Enterococcus malodoratus

Scientific classification
- Domain: Bacteria
- Kingdom: Bacillati
- Phylum: Bacillota
- Class: Bacilli
- Order: Lactobacillales
- Family: Enterococcaceae
- Genus: Enterococcus
- Species: E. malodoratus
- Binomial name: Enterococcus malodoratus Collins et al. 1984

= Enterococcus malodoratus =

- Genus: Enterococcus
- Species: malodoratus
- Authority: Collins et al. 1984

Species of bacterium

Enterococcus malodoratus is a species of the genus Enterococcus and a gram positive bacteria capable of opportunistic pathogenic response. These microbes have a thick polypeptide layer. Enterococcus can be found in the gastrointestinal tracts of humans and other mammals. In a study on the enterococcal flora of swine, E. malodoratus was found in the intestines and feces. It was not identified within the tonsils of swine, nor within cats, calves, dogs, horse, or poultry. The name "malodoratus" translates to "ill smelling".

==Physiology==
Enterococcus malodoratus is a nonmotile, facultatively anaerobic microbe, as well as a chemoorganotroph with fermentative metabolism. The cells are coccoid in structure, found mostly in pairs or short streptococcus chains. Unlike many other Enterococcus species, E. malodoratus does not usually grow at 45 degrees Celsius, nor does it survive heating at 60 degrees Celsius for 30 minutes. It is nonpigmented. E. malodoratus does not produce methylcarbinol or hydrolyze arginine. In carbohydrate and raffinose broths, E. malodoratus forms acid. It does not form endospores thus separating it from bacilli and clostridia species.

==Pathology==
The genus Enterococcus is "capable of inducing platelet aggregation and tissue factor-dependent fibrin production, which may be relevant to the pathogenesis of enterococcal endocarditis". The microbe is frequently the cause of hospital-acquired nosocomial infections, bloodstream infections, and urinary tract infections in its host. Though a normal part of the biota of the intestinal tract of humans and other mammals, Enterococci can also survive for lengths of time with adhesion to environmental surfaces; thus contributing to transmission and possible contagion between hosts. The genus has also been proven to survive desiccation. In general, the inhospitable, acidic, and competitive environment of the gastrointestinal tract limits the spread of enterococci. However, it is often during the early stages of a medical intervention that the enterococci can successfully move and colonize beyond the neutral area near the colon.

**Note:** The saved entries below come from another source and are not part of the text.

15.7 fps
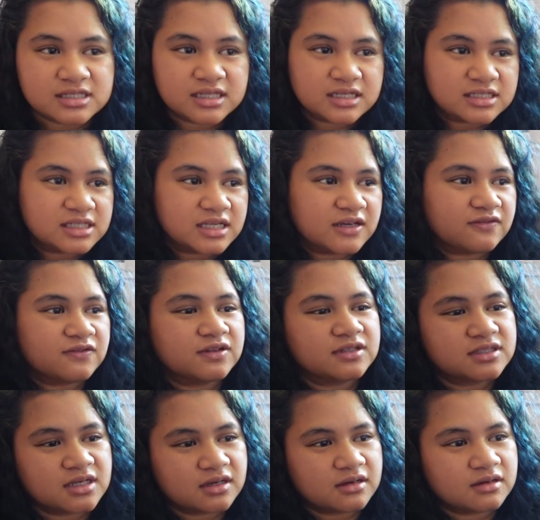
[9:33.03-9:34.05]
they saved
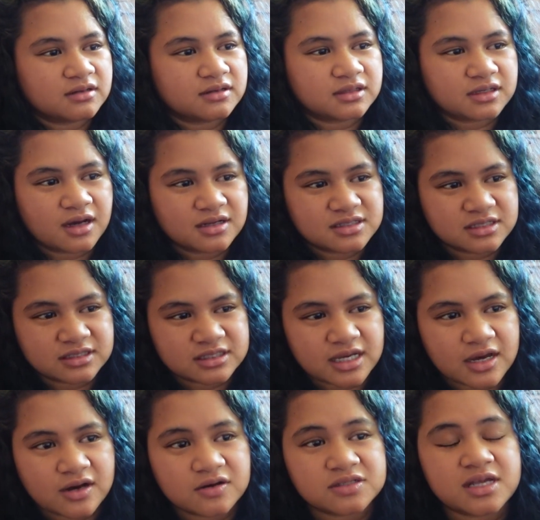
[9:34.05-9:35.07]
this the cousin's
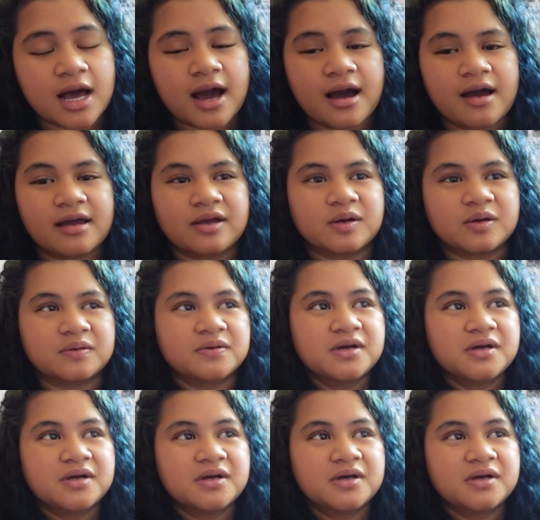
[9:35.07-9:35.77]
house, I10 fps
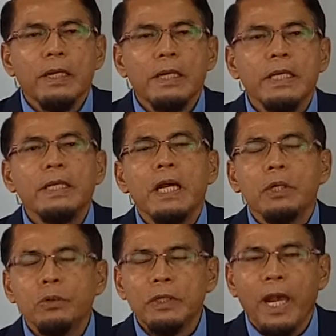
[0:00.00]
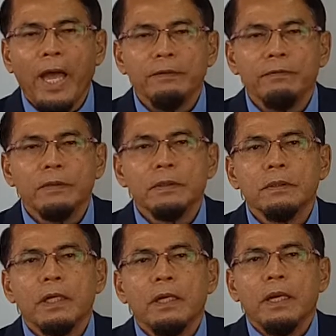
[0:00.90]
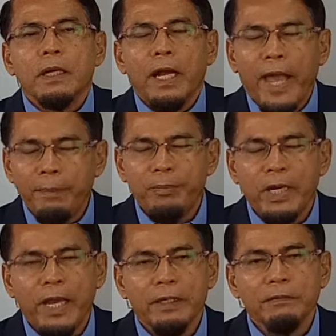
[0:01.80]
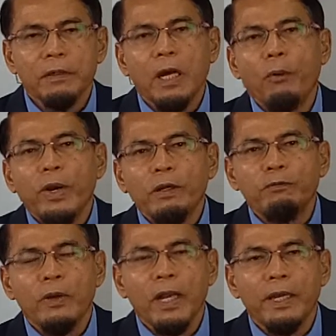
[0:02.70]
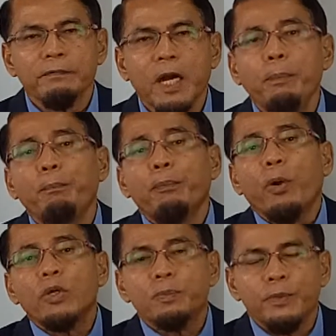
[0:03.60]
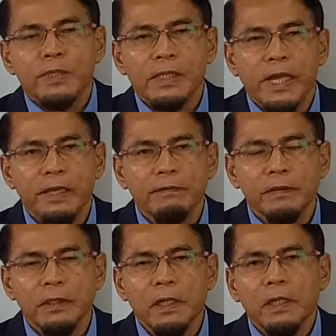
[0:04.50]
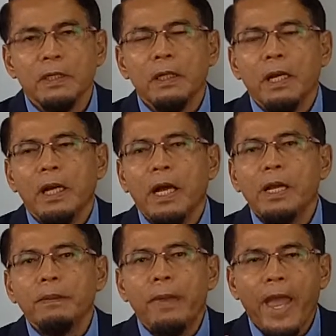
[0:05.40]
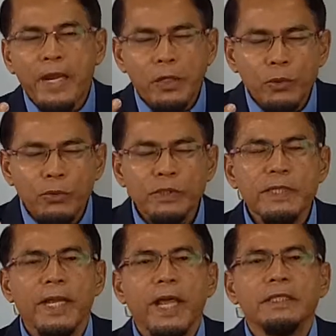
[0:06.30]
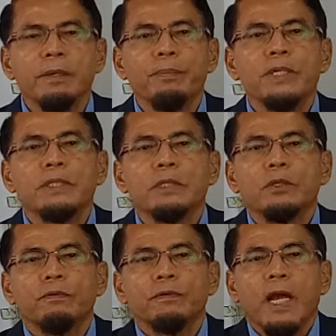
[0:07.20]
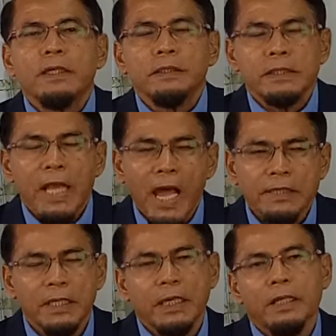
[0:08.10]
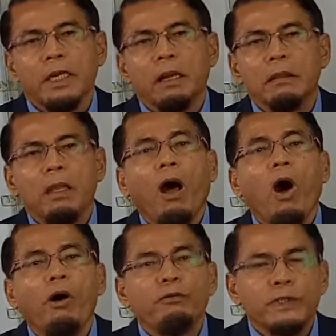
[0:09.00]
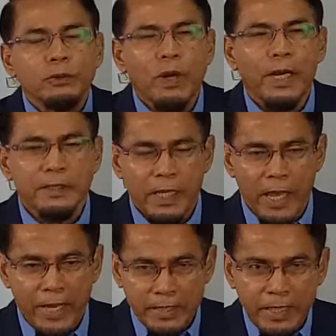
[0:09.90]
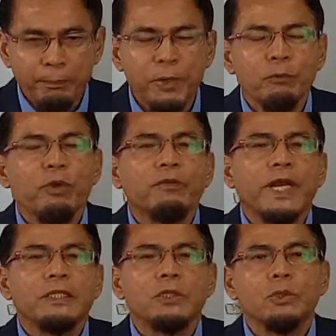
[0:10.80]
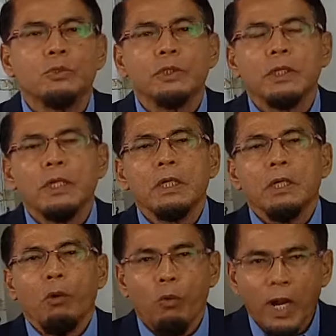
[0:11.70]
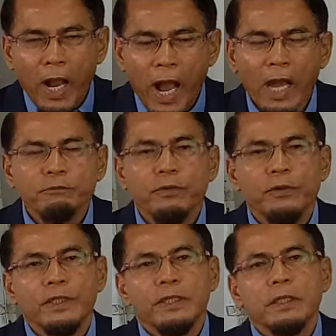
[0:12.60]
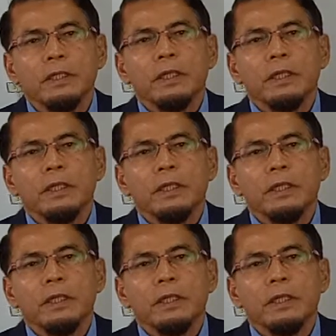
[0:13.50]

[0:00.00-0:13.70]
lead a good life, a happy life, a wonderful life, a prosperous life, and use that as a basis of this hasanah that Allah offered to us. Accept it with gratitude, work hard for it,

==Diagnosis/identification==
DNA methods have been used by researchers to correctly identify specific species within the genus Enterococcus. Using the chaperonin 60 gene (Cpn60), specific species of DNA sequencing can be distinguished in the ~600-bp region. It is imperative to correctly distinguish between Enterococcus species, as some species have been found to be resistant to some drug therapies. In fact, the genus Enterococcus has become important in the study of super infections and pathogenic resistance to antibiotics. E. malodoratus, specifically, has not yet been found to have developed that resistance.

==Historical==
Until 1984, all Enterococcus species were considered part of the genus Streptococcus. It was during the 1980s that studies on fatty acid composition, nucleic acid hybridization, and comparative oligonucleotide cataloguing of 16S rRNA showed the significant differences between enterococci and streptococci. The differences were enough to establish Enterococcus as a genus of its own. Each species within the enterococci category was reclassified, including E. malodoratus – originally known as S. faecalis subsp. malodoratus.